Commenter SimpleSong says:
Somewhat related…while it is true that Boeing technically bought MDD, many of the senior decision makers at the newly merged company ended up being from the MDD side. MDD had bigger defense presence than civilian, basically the opposite of Boeing. The name of the game for defense was to outsource, outsource, outsource to as many different states as possible to shore up political support. While this introduced many inefficiencies in production and design it paid off in congressional support. Very different philosophy from Boeing which had kept most of its production in one place (Everett WA) where they could tightly control production, quality, etc.
Anyway after the new merger management decided to basically pursue the MDD model and outsource many key components in their new aircraft to different countries to 1.) try to get themselves viewed as the ‘domestic’ option in some nations that did not have homegrown civilian aerospace companies (that is, everywhere except for the EU where Airbus rules the roost) and 2.) exert pressure on the heavily unionized workforce in Everett (even the engineers are unionized there.)
This caused some pretty massive production problems with the 787 which are pretty well known at this point and I won’t rehash here since they are a google search away.
Anyway the rumors are that the current 737 max’s problems are because [Boeing] tried to do an engine refit onto an old airframe, and deal with the resulting structural/aerodynamic imbalances (the new engines are ginormous, too big for the old airframe) with essentially software. If that sounds like a kludge, it is. The problem that is becoming apparent, is that the software sometimes, uh, crashes. And pilots are not adequately trained or skilled to notice and take over manual control.
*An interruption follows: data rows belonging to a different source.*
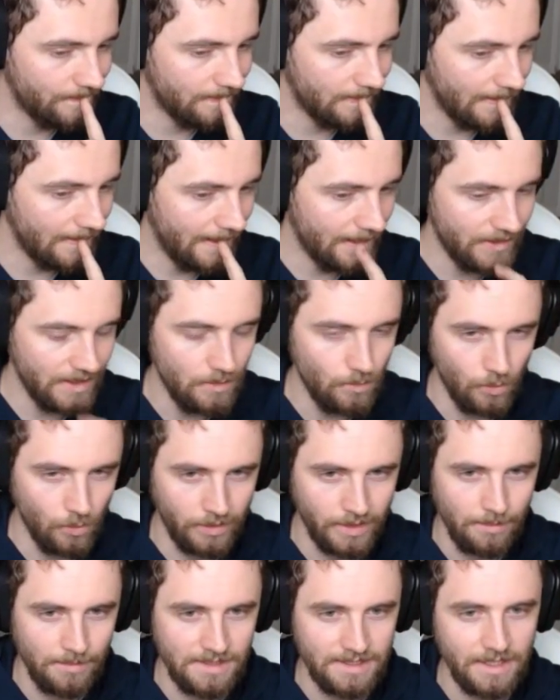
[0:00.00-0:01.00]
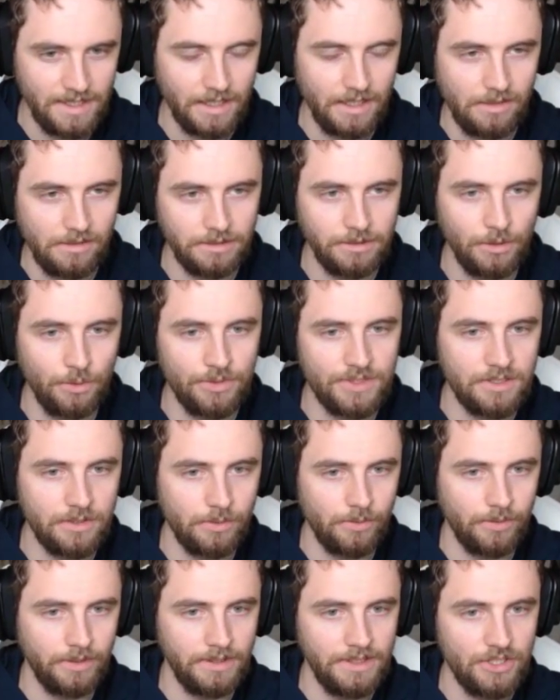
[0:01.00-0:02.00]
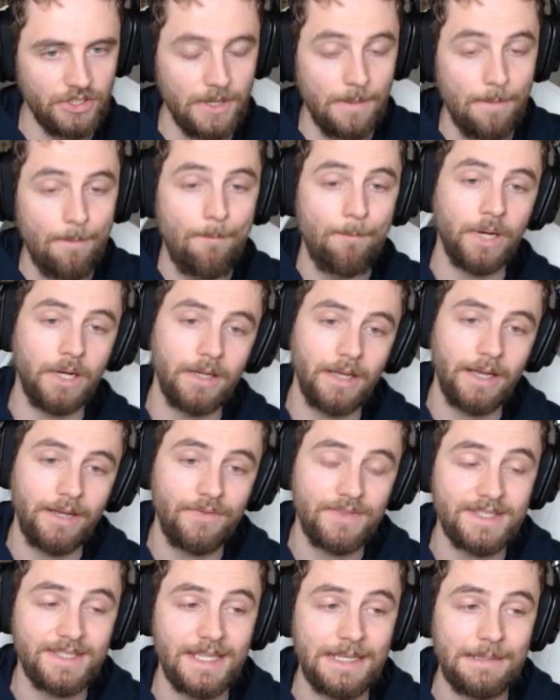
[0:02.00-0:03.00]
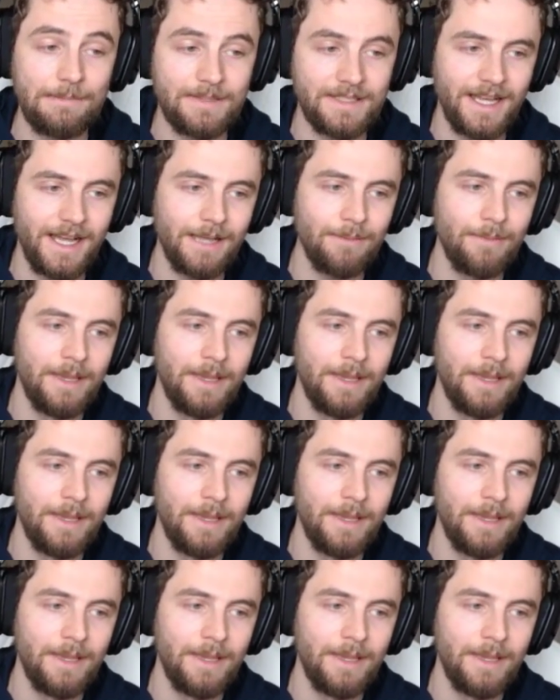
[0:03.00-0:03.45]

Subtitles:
I think Wargaming's getting close to a release ship, but at the same time,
The ‘right’ way to do it would be to do a clean sheet, new airframe for the ’37 designed around the new engines. But they didn’t do that. Why not? Because all of their engineering staff was frantically trying to put out the dumpster fire that was the 787.
Boeing’s new technology carbon fiber composite airliner.
The 787 at this point has most of the kinks worked out and is a great airplane but in the beginning it did not go well and diverted a lot of man-hours from other tasks.
… In hindsight it is clear that they have massively weakened their competitive position. Right now the 787 wing, one of the most vital components, is made overseas (I believe in Japan.) Since the ’87 is their first mostly-composite aircraft there is going to be a ton of institutional knowledge that will be developed, but instead of being in Everett it will end up in Asia. I predict that there will be a serious Asian competitor to Airbus and Boeing in about a decade, using the know how they get from building the wing. Assuming that carbon fiber composites and not aluminum are the future of commercial aviation that was a massive blunder.